Mitomycin-containing reverse thermal gel (Jelmyto) was approved by the FDA in April 2020 for the treatment of low-grade upper tract urothelial carcinoma. In this interview, Kenneth M. Kernen, MD, describes his practice’s Jelmyto program and offers advice for urologists interested in implementing it in their practice. Kernen is a partner in the Michigan Institute of Urology (MIU), P.C. and the Director of Research for MIU.
One of the things about our group is that several of us have done oncology fellowships. We're always trying to push the envelope and adopt new things. One of the things about running research is we're always looking for new things to treat patients with. We were actually part of a research study with Jelmyto, so once it got approval, we really wanted to be out there promoting it. It's really been great for our patients. Anything we can do to preserve kidney function and alleviate big surgeries for our patients, obviously, that's a great thing. We don't want to sacrifice quality or efficacy, but thiswas such a great, great product that we thought it was important to offer to our patients.
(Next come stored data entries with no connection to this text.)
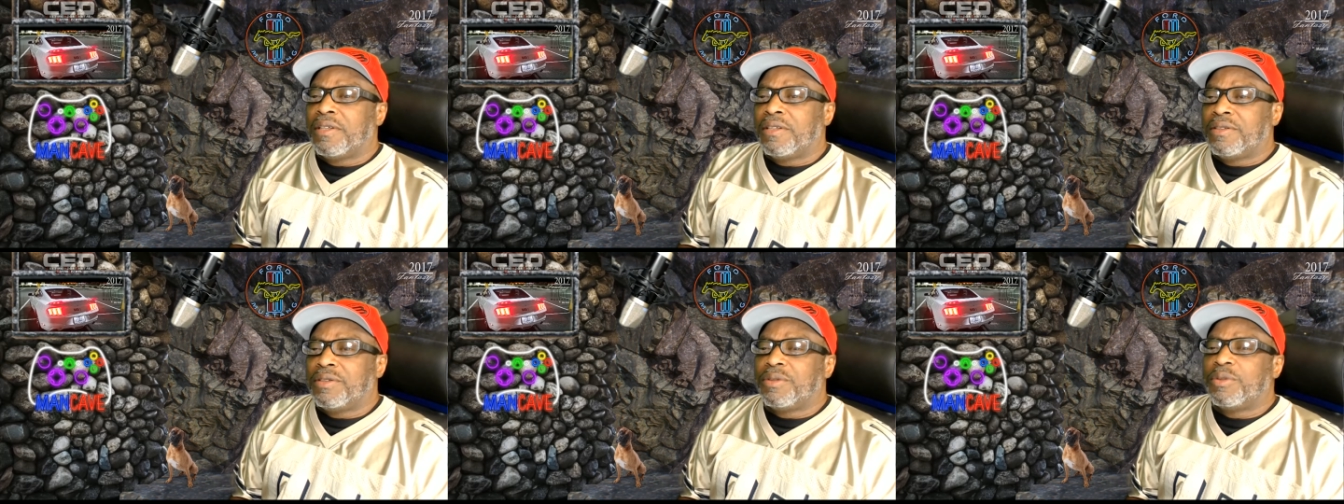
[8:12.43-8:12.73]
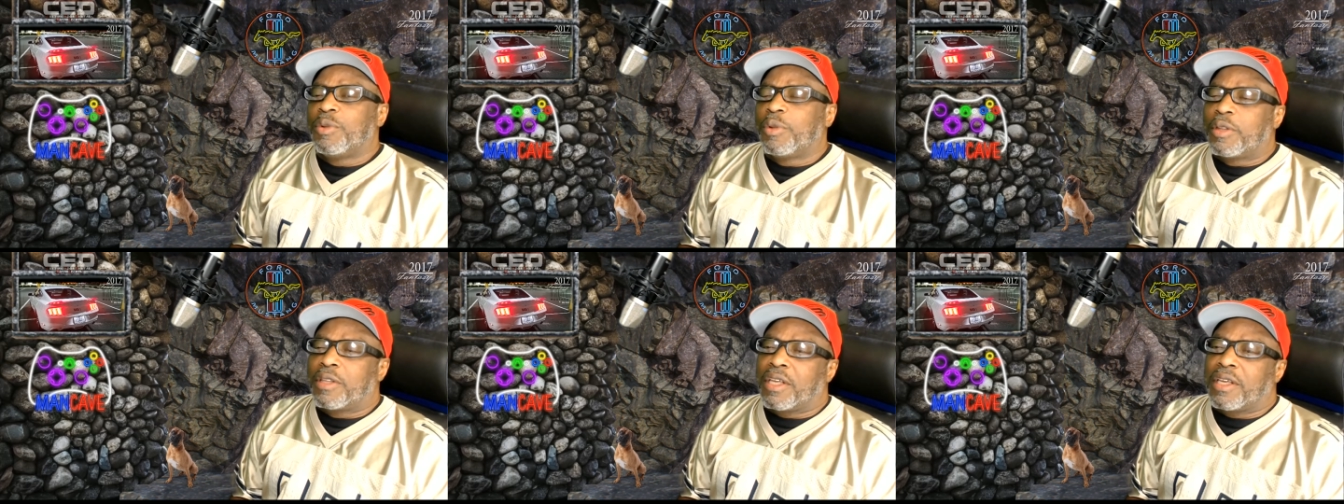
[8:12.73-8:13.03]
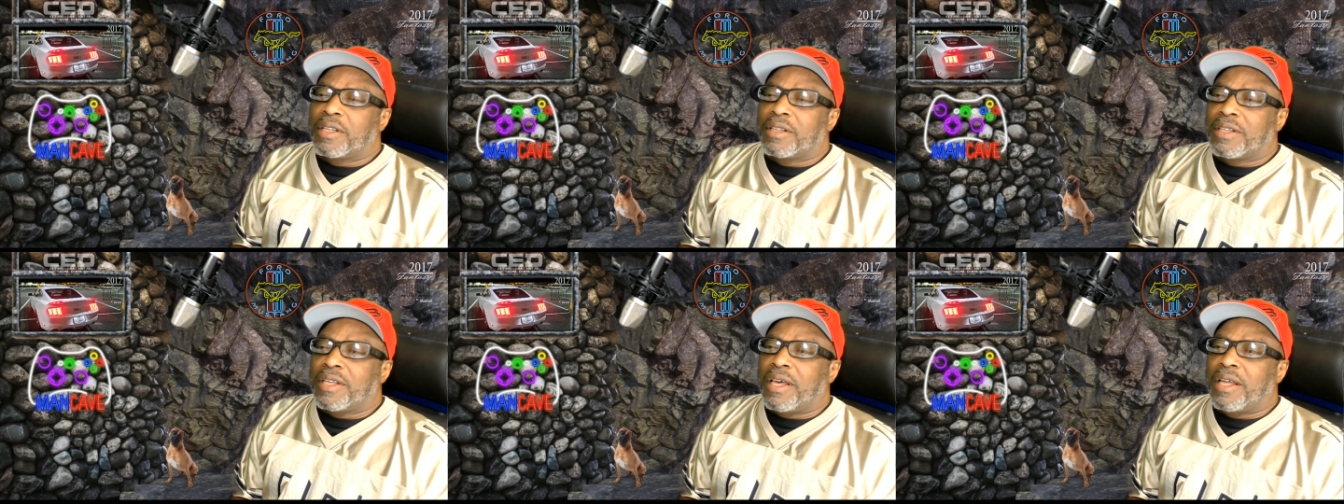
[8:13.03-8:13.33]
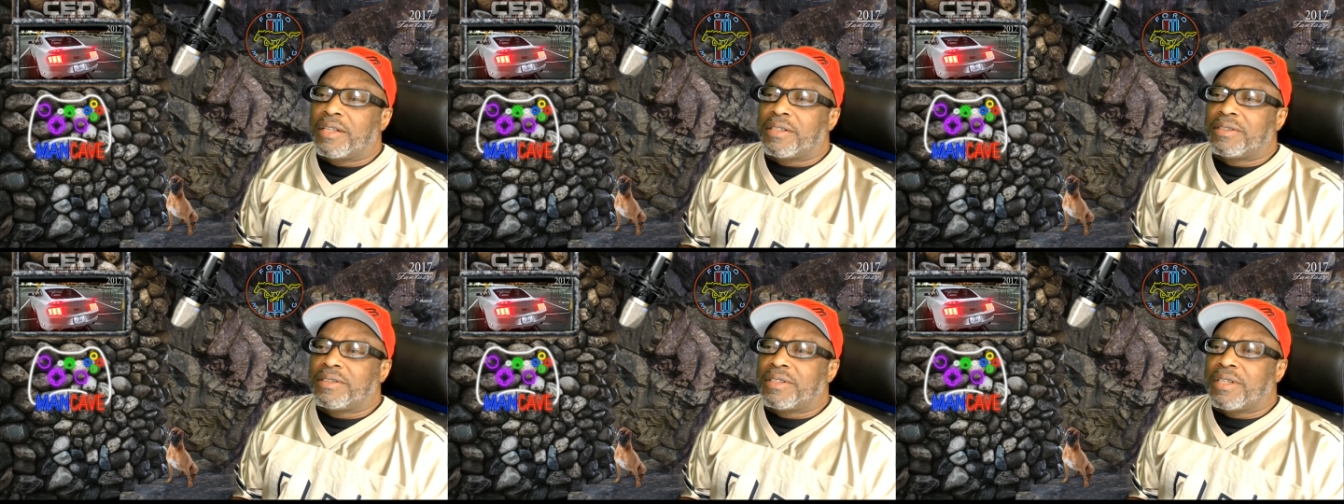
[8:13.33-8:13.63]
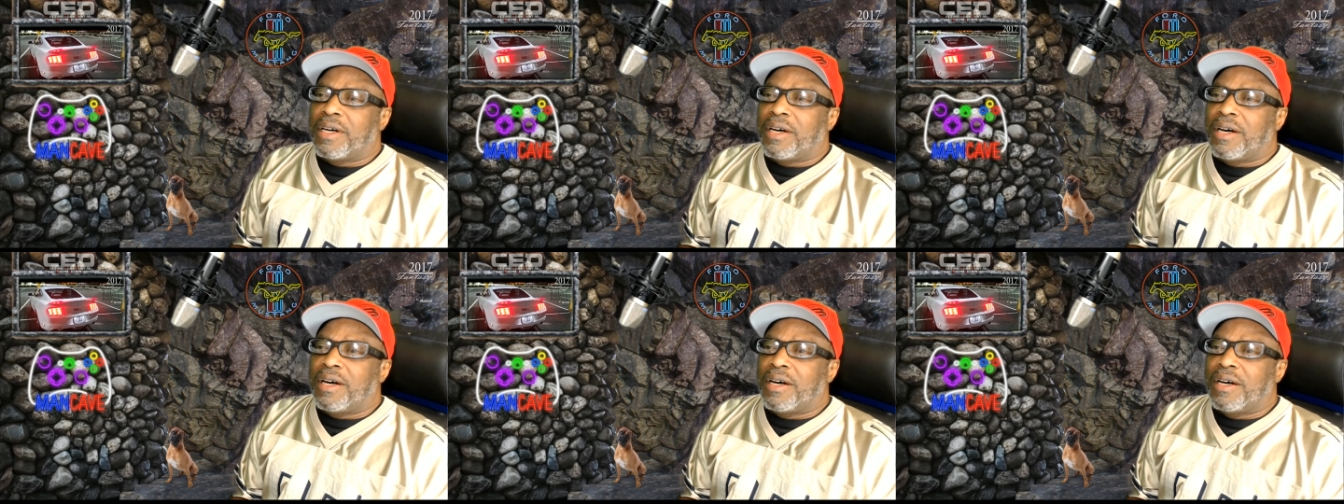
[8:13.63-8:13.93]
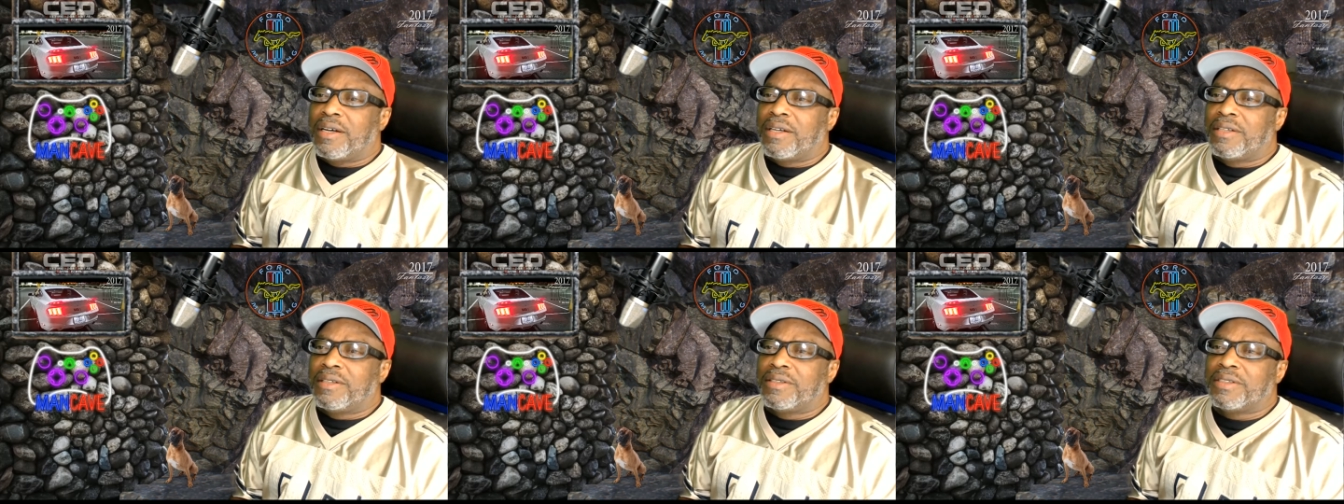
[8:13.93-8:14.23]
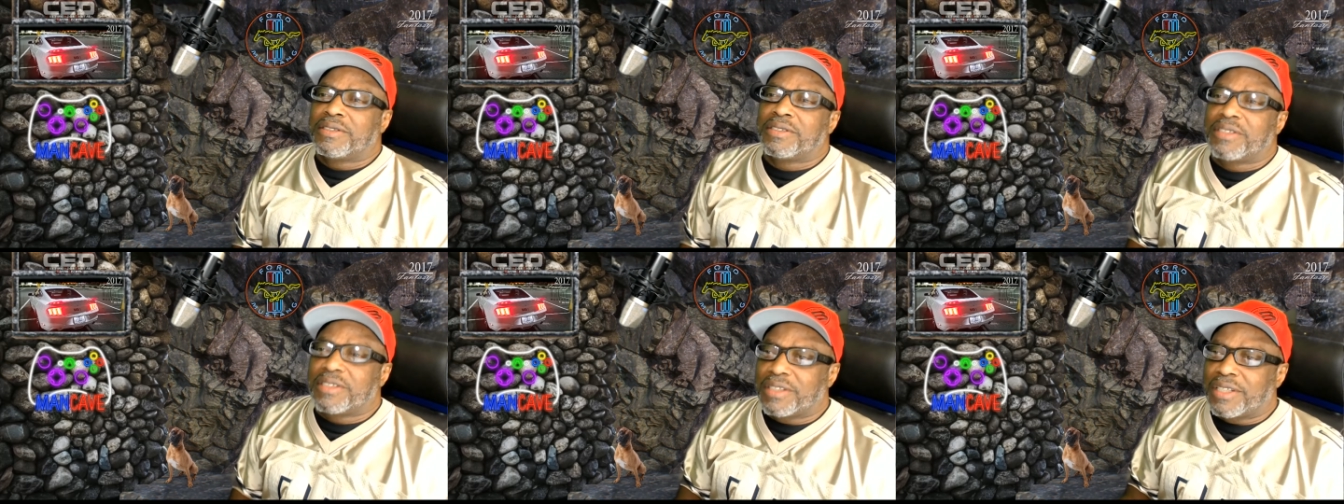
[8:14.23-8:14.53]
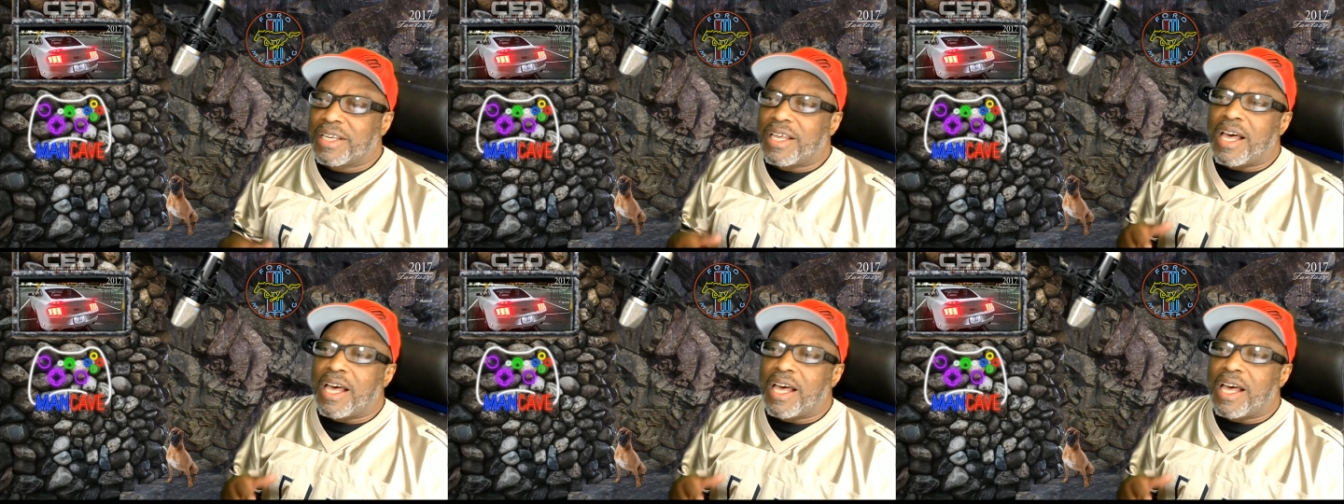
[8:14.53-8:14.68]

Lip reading: do you think that it's theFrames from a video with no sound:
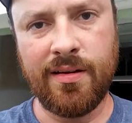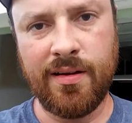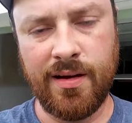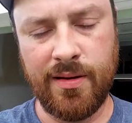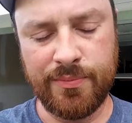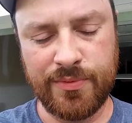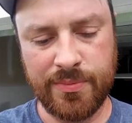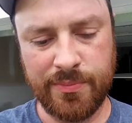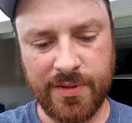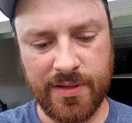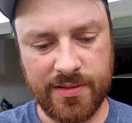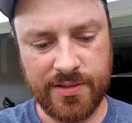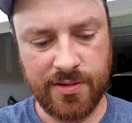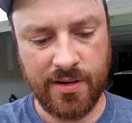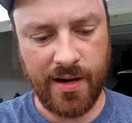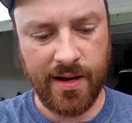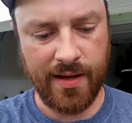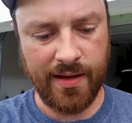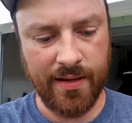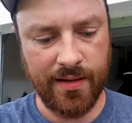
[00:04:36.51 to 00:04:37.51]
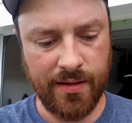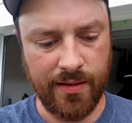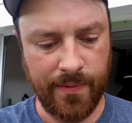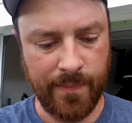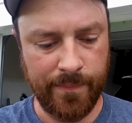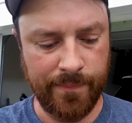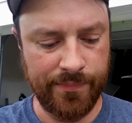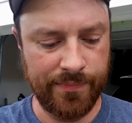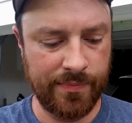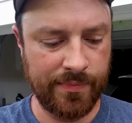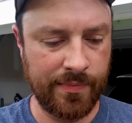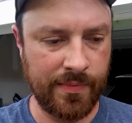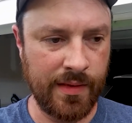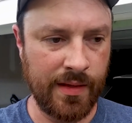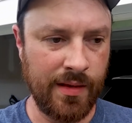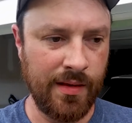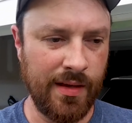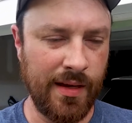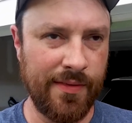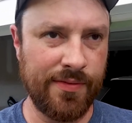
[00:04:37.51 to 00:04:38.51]
I'm going to try
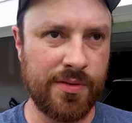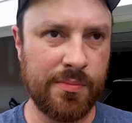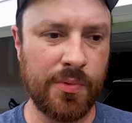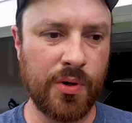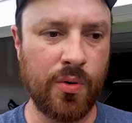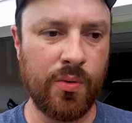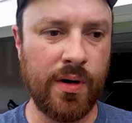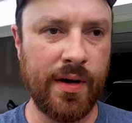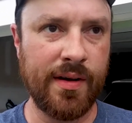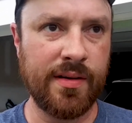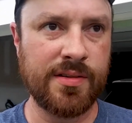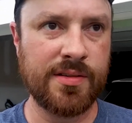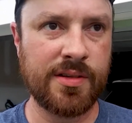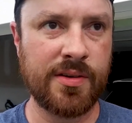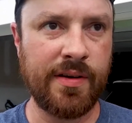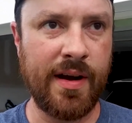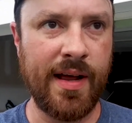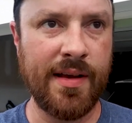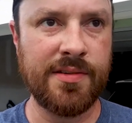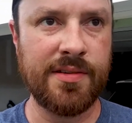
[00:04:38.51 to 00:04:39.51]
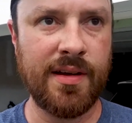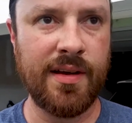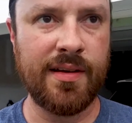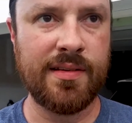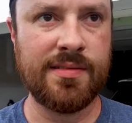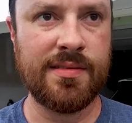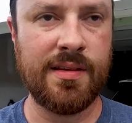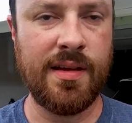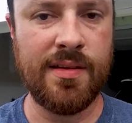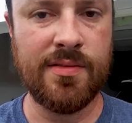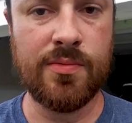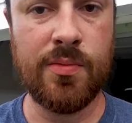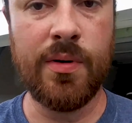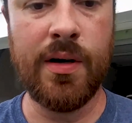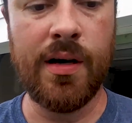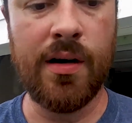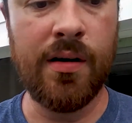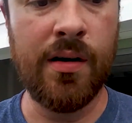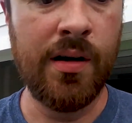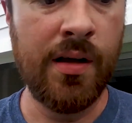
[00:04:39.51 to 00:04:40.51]
have some Meguiar's Scratch X as
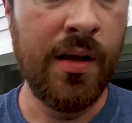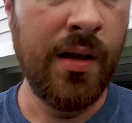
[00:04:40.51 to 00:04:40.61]
well.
With regards to patient safety and tolerability and overall acceptance, when you tell patients that there's a potentially a treatment that could preserve your kidney and save you from a major surgery, they obviously are very interested in that. It's a little bit of a hassle because they have to come in on a regular basis and go through a procedure. But if you compare Jelmyto with major laparoscopic surgery, it's a pretty easy trade-off for our patients. We've had great success with it. I would say 80% of our patients have responded favorably and we've been able to avoid major surgery for them. From a side effect/tolerability standpoint, there have been a few minor things that you would expect: a little bit of bleeding, a little bit of discomfort after the procedure, things like that, but there have been no major side effects that have caused us to cancel a program within a patient's treatment.
We do a lot of advanced therapeutics whether it's immunotherapy with Provenge [sipuleucel-T], or radiopharmaceuticals like Xofigo [radium 223] or dispensing advanced oncolytics like Xtandi [enzalutamide] and Erleada [apalutamide]. We have a nurse navigator that basically runs those programs. She and I sat down and designed the plan. She needs to be in charge of the logistics around it, getting it approved and things like that. I would say most big urology groups at this point have an advanced prostate cancer center [APC], an advanced prostate cancer champion, or a nurse navigator. Honestly, I think it drops very seamlessly and easily into that program. I don't see it as a big issue. You don't necessarily need to reinvent the wheel, you can just kind of borrow the wheel. The patient numbers are not like prostate cancer; it's a much lower number, so it was really pretty easy to onboard.
Be open to it. Always be open to new technology. I think from a logistic standpoint, you want to have 1 person running it, so probably the nurse navigator who runs your APC is probably the right person. It's not difficult; there's just a bunch of little moving pieces that all have to line up. The other question is, do you do this with a stent from below, so that they need a retrograde pyelogram every week? Or are you going to transition that to potentially doing percutaneous nephrostomy tubes? We did some of our early ones from below with retrograde pyelograms and anesthesia and things like that. Those patients did well, but obviously, that's a little bit of a hassle. So I would say the majority of our last 5 to 7 patients have been done through percutaneous nephrostomy tubes. That really streamlines the workflow. It's much easier for the patient; those patients have been very happy. You don't really have to carve out special time for your office, so it's no different than doing a flexible cystoscopy in the office. Basically, everything's already prepped, you walk in, you administer the the medication, and then you're done. It doesn't disrupt workflow. I think that's one of the biggest things that people potentially are worried about.
The biggest thing is be looking for those patients. It's a small number of patients, so the question is, how do you find them? It's about educating your partners to say, "Hey, if you have someone with low-grade UTUC, there is an alternative. So when you see those lesions, think Jelmyto." Our nurse navigator is always looking at our pathology reports, because we're running a fair amount of clinical trials and we're always looking for patients. That's the key: getting that educational component out there that there is an alternative treatment and the efficacy is great.